* _WHAT IS EXPECTED_
Find all lines in the records that include the word "video", and copy them out.

* _DATA UNDER STUDY_
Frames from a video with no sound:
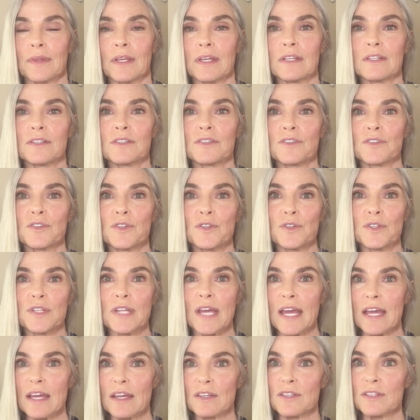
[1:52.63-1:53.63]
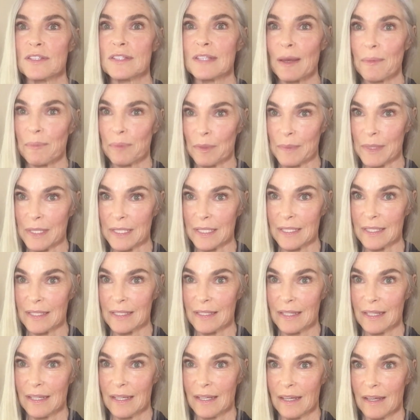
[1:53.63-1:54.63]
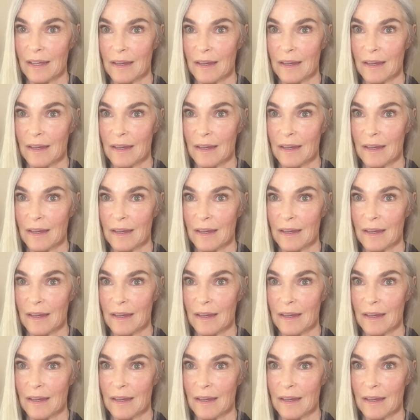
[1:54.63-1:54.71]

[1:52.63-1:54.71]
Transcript: is to take supplements,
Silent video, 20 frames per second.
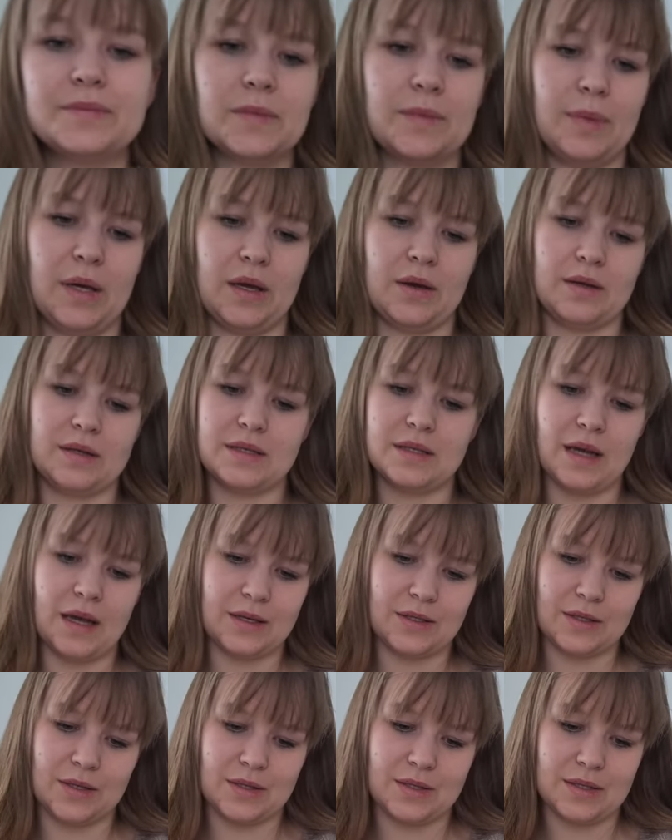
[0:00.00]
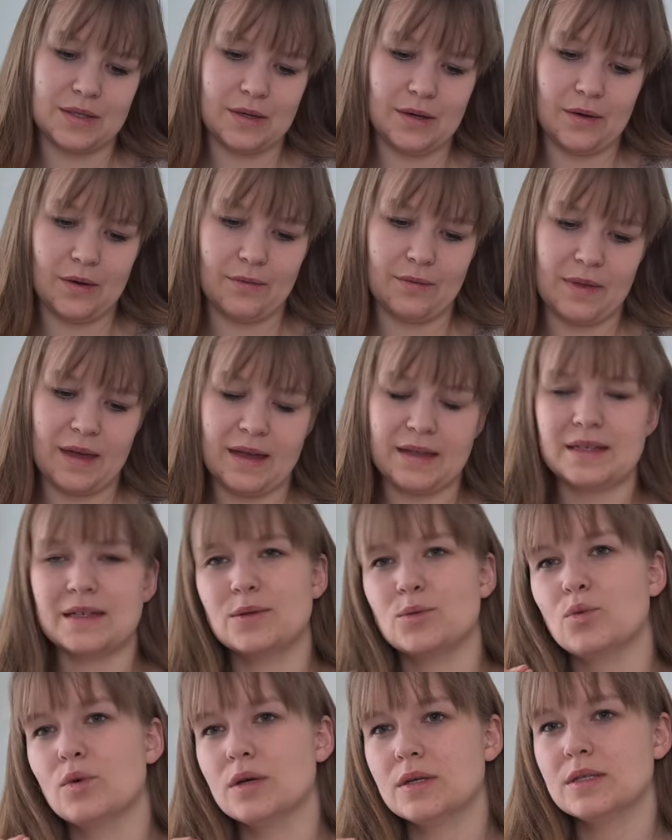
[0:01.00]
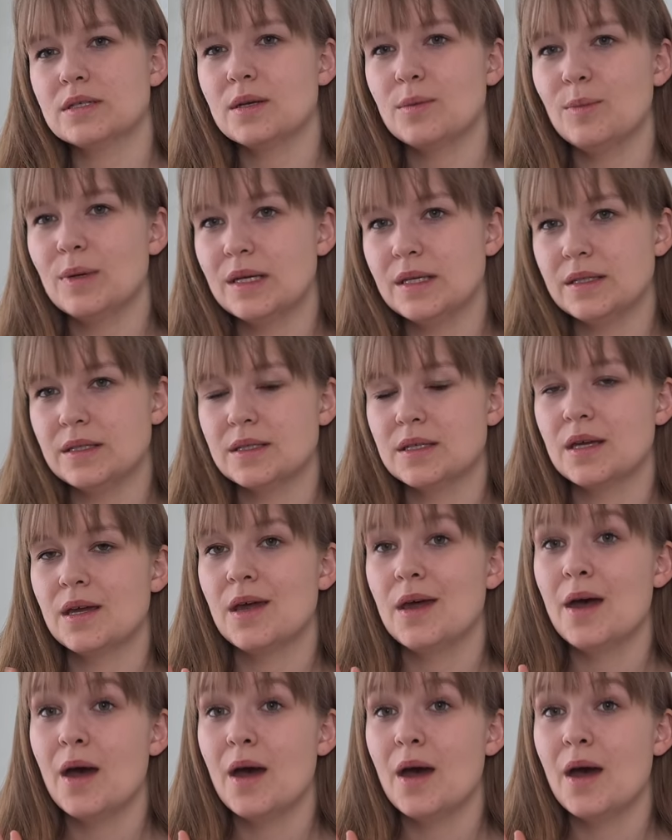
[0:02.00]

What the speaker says: because I just love that. It was a bit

* _RESULT OF THIS TASK_
Frames from a video with no sound:
Silent video, 20 frames per second.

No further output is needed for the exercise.